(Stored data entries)
────────────────────────────────────────

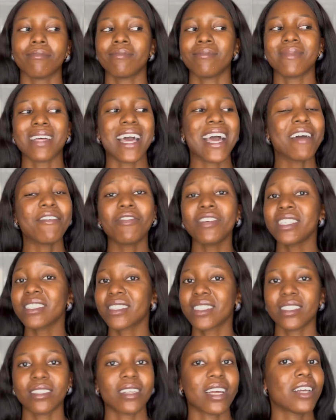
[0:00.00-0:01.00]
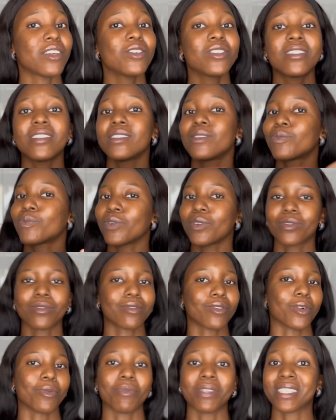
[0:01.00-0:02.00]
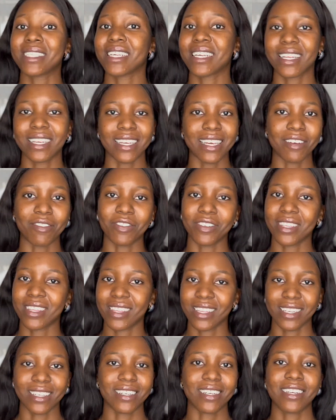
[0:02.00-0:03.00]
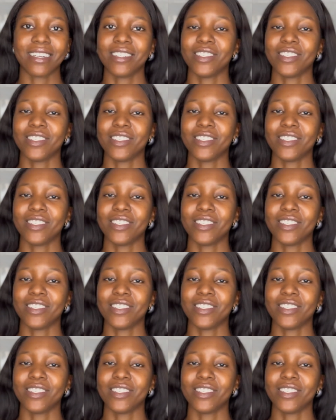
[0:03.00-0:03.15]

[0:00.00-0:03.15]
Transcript: everything. I use this for basically everything.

────────────────────────────────────────

WHAT YOU SHOULD DO →
Each entry above must be duplicated precisely; none of the pictures may be included.

ANSWER BOX →
[0:00.00-0:01.00]
[0:01.00-0:02.00]
[0:02.00-0:03.00]
[0:03.00-0:03.15]

[0:00.00-0:03.15]
Transcript: everything. I use this for basically everything.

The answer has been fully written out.